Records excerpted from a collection
[Start of Attachment]

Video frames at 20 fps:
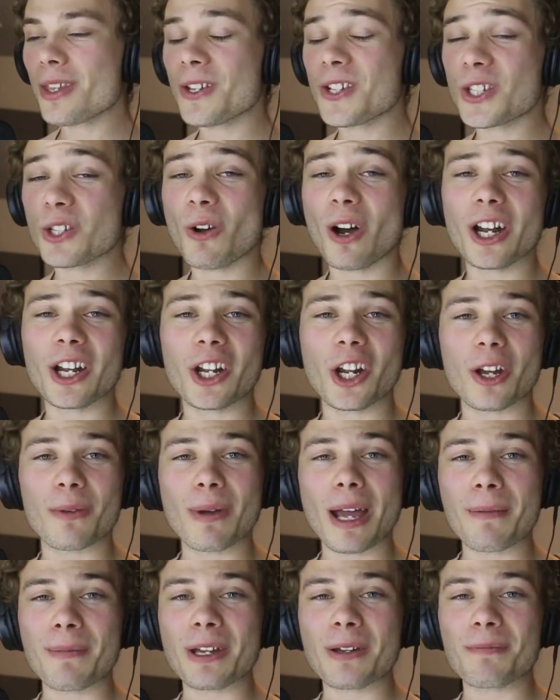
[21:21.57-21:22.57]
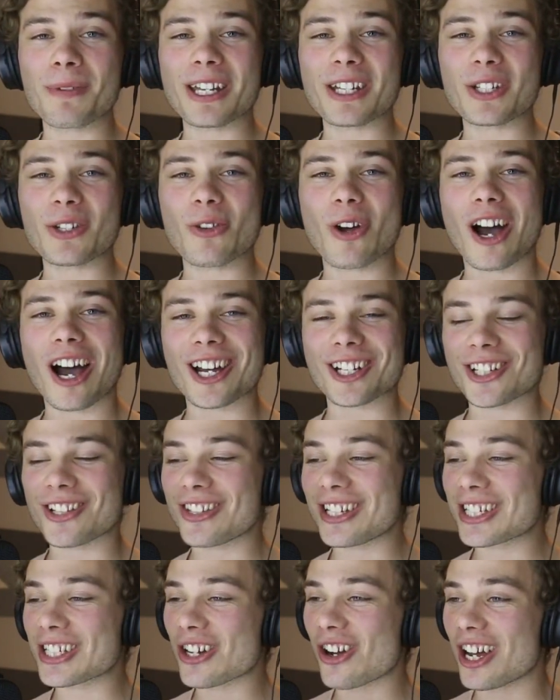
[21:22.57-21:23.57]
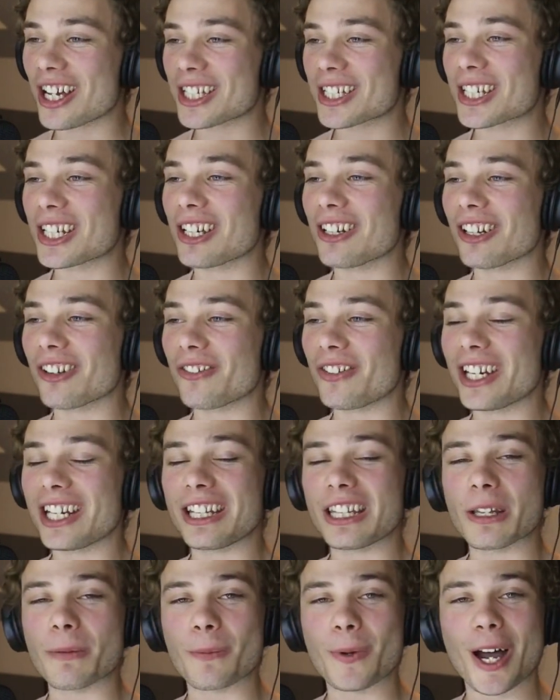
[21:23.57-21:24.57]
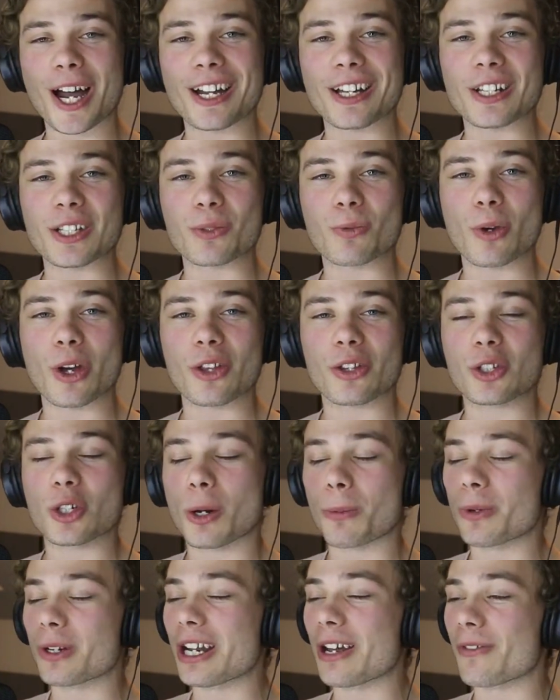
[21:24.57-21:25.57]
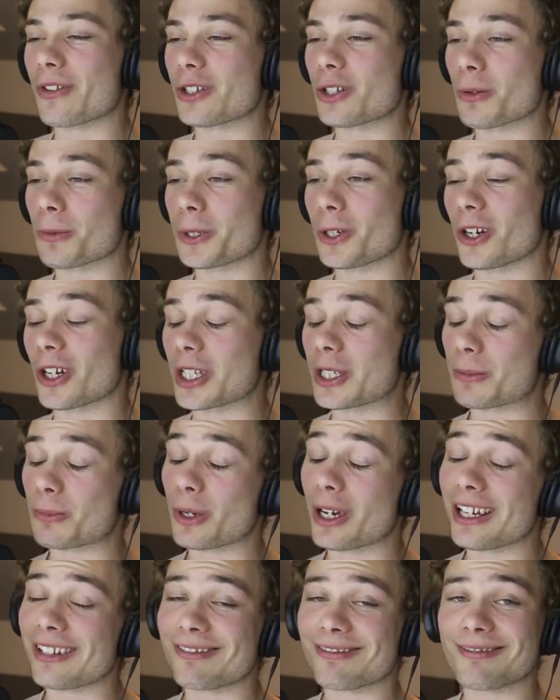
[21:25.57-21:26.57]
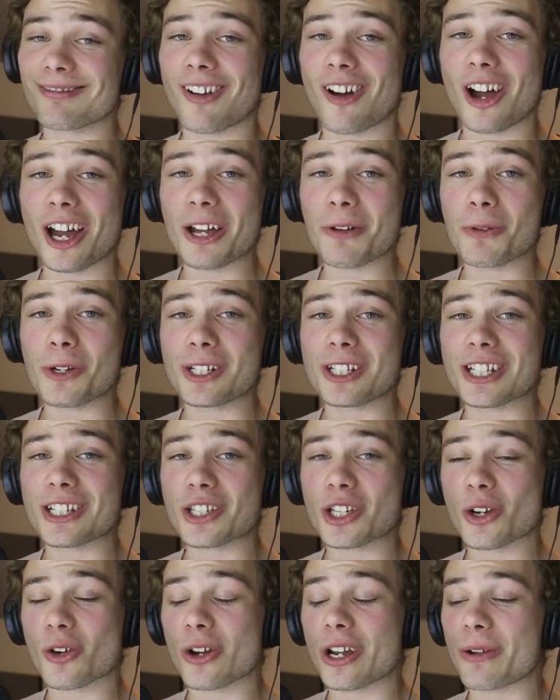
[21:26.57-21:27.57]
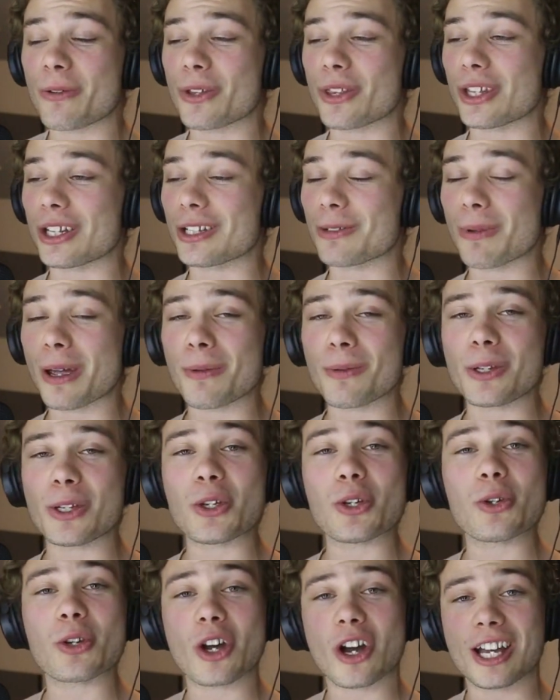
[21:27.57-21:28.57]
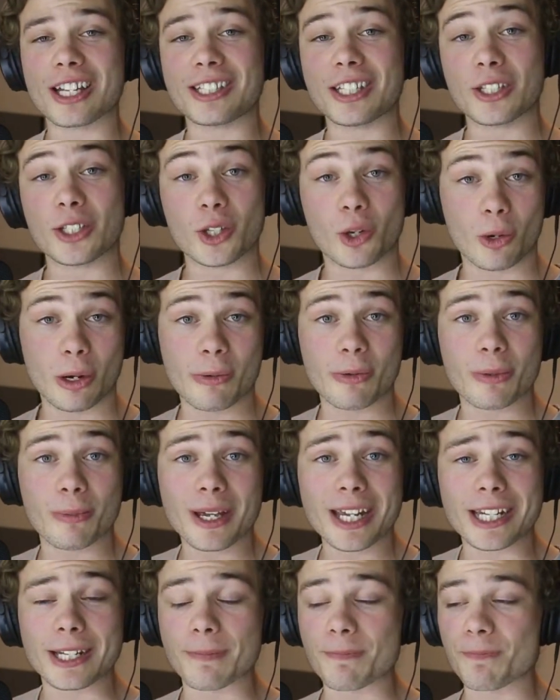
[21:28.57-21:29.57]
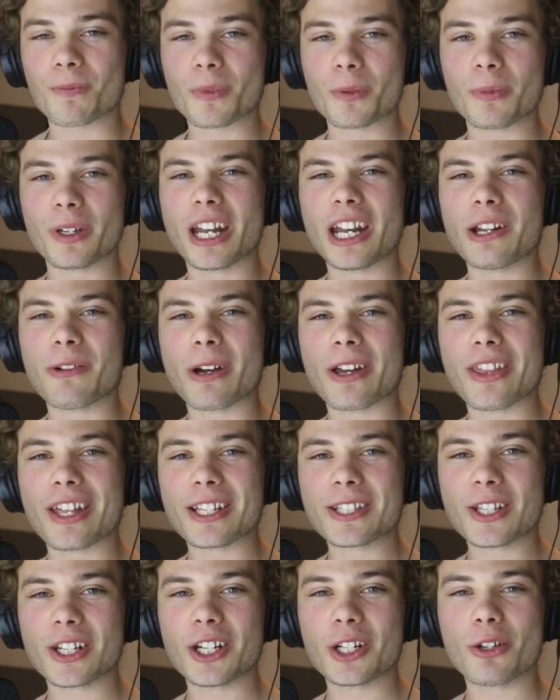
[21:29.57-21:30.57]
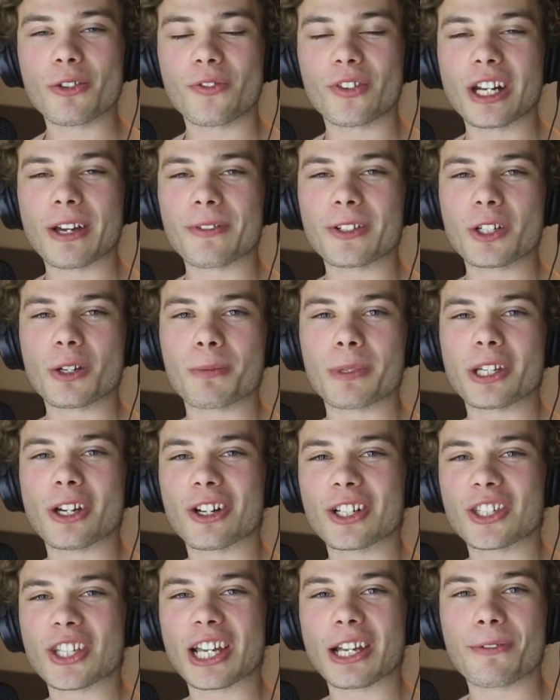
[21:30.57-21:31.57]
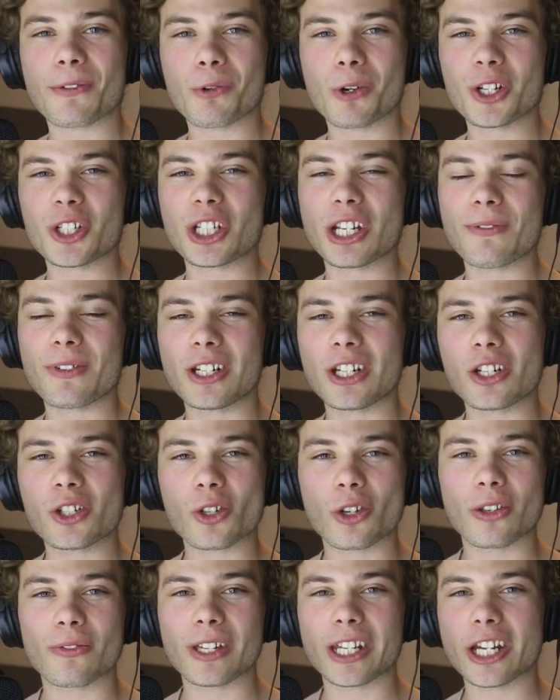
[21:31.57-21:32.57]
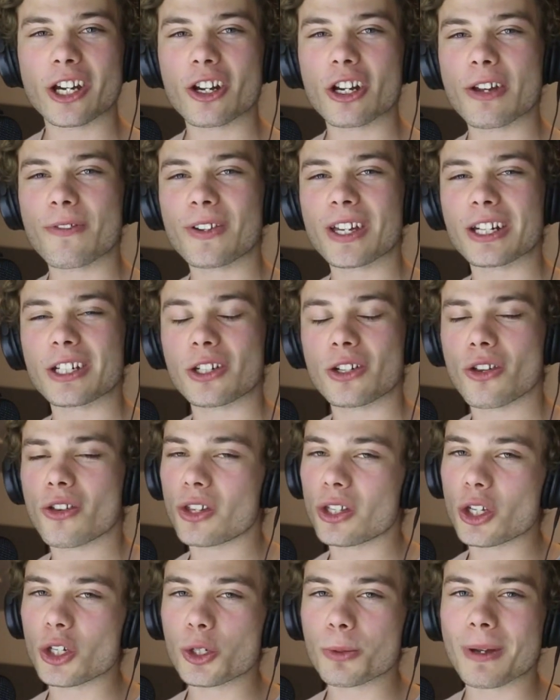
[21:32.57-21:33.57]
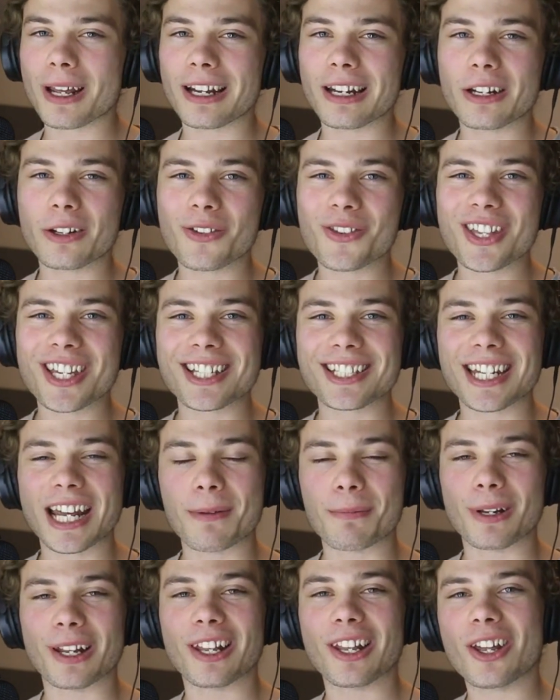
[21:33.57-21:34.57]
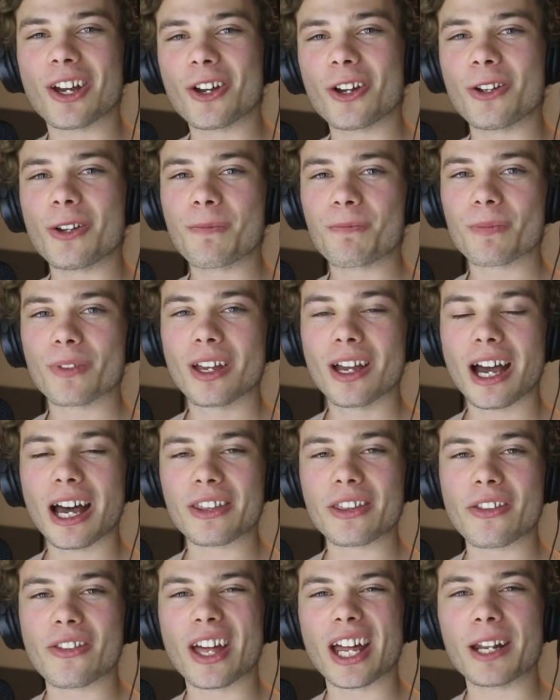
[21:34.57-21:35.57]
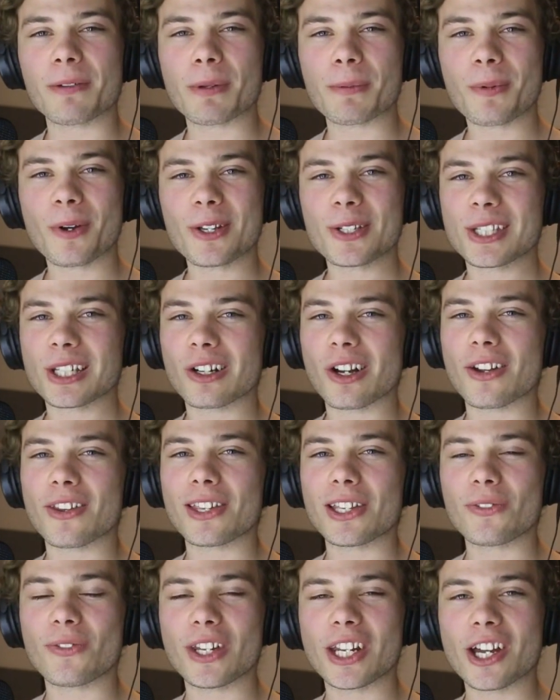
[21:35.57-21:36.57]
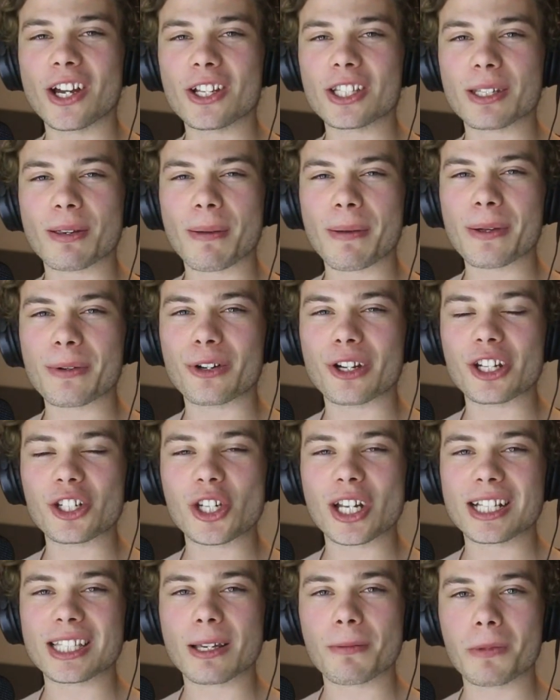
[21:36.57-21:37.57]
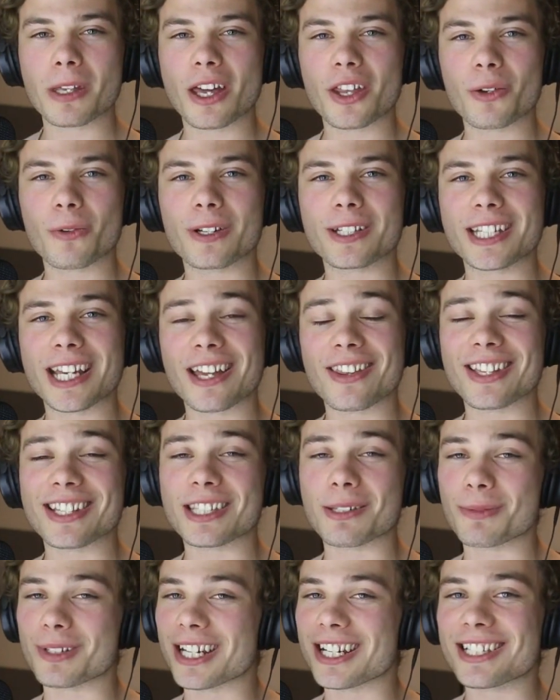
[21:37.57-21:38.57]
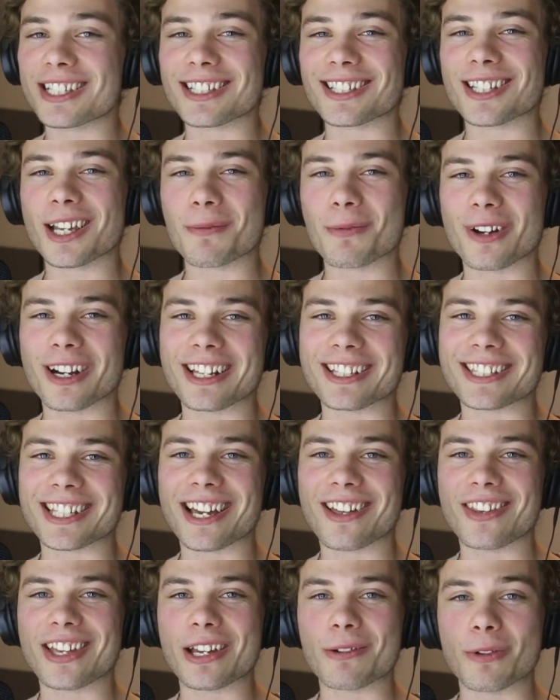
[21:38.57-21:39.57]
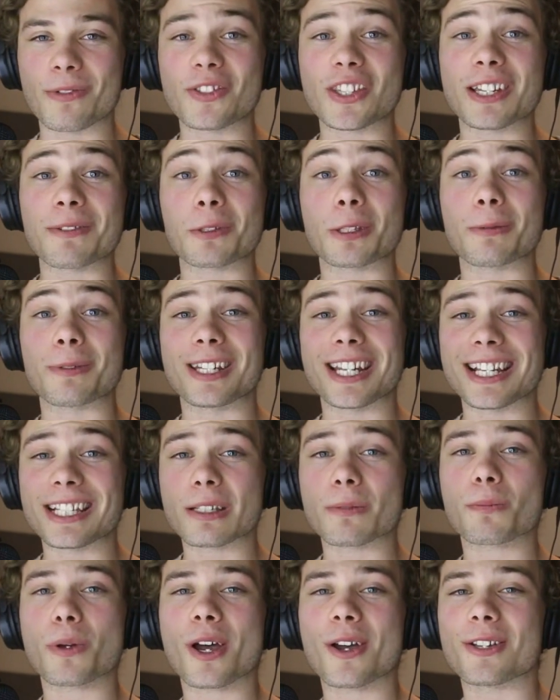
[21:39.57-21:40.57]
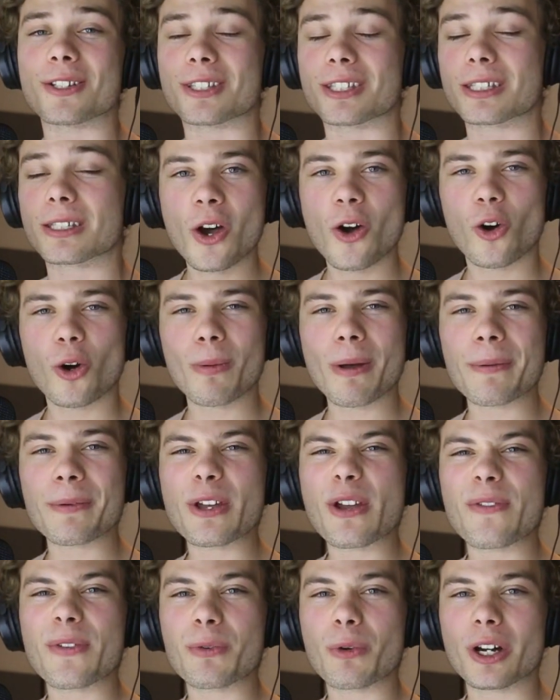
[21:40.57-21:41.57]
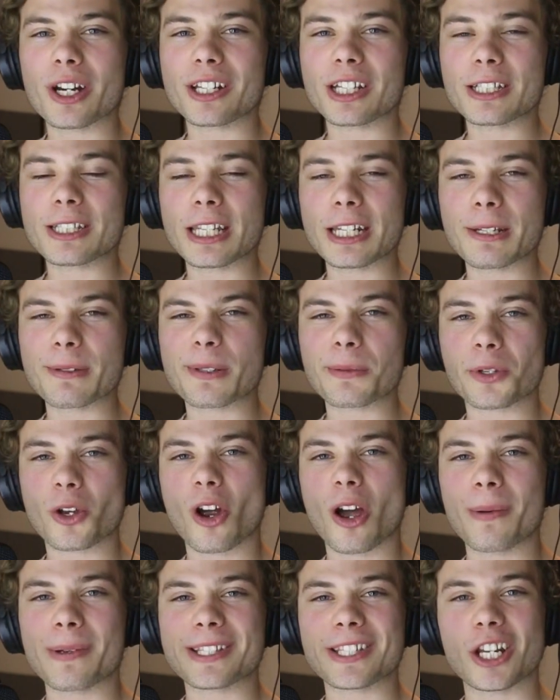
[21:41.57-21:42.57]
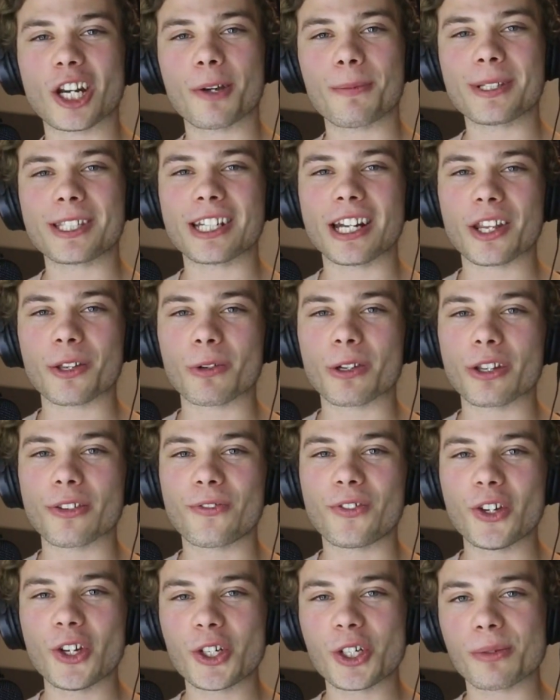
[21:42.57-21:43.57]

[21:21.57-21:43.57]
So I don't know, maybe I'm being too harsh and this guy's skill of hitting the bug is worth top of Never Tell Me Odds. But I would disagree with it. Maybe you guys disagree with me. But anyway, that's going to do it for Never Tell Me the Odds. Thank you for watching. If you did enjoy the video, don't forget to do the YouTube analytical things down below. Other than that, I've been posting a lot of these videos, so if you want to check some of the other ones out, there's some decent subreddits out there, and we've seen some decent posts. Or maybe you even want to consider subscribing so you don't miss another one in the future.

[End of Attachment]

**TRY IT:** Only the lines from the one with "[21:30.57-21:31.57]" through the final line of the entries above are to be repeated, exactly as written and without pictures.

**RESULT FOR THIS EXERCISE:**
[21:30.57-21:31.57]
[21:31.57-21:32.57]
[21:32.57-21:33.57]
[21:33.57-21:34.57]
[21:34.57-21:35.57]
[21:35.57-21:36.57]
[21:36.57-21:37.57]
[21:37.57-21:38.57]
[21:38.57-21:39.57]
[21:39.57-21:40.57]
[21:40.57-21:41.57]
[21:41.57-21:42.57]
[21:42.57-21:43.57]

[21:21.57-21:43.57]
So I don't know, maybe I'm being too harsh and this guy's skill of hitting the bug is worth top of Never Tell Me Odds. But I would disagree with it. Maybe you guys disagree with me. But anyway, that's going to do it for Never Tell Me the Odds. Thank you for watching. If you did enjoy the video, don't forget to do the YouTube analytical things down below. Other than that, I've been posting a lot of these videos, so if you want to check some of the other ones out, there's some decent subreddits out there, and we've seen some decent posts. Or maybe you even want to consider subscribing so you don't miss another one in the future.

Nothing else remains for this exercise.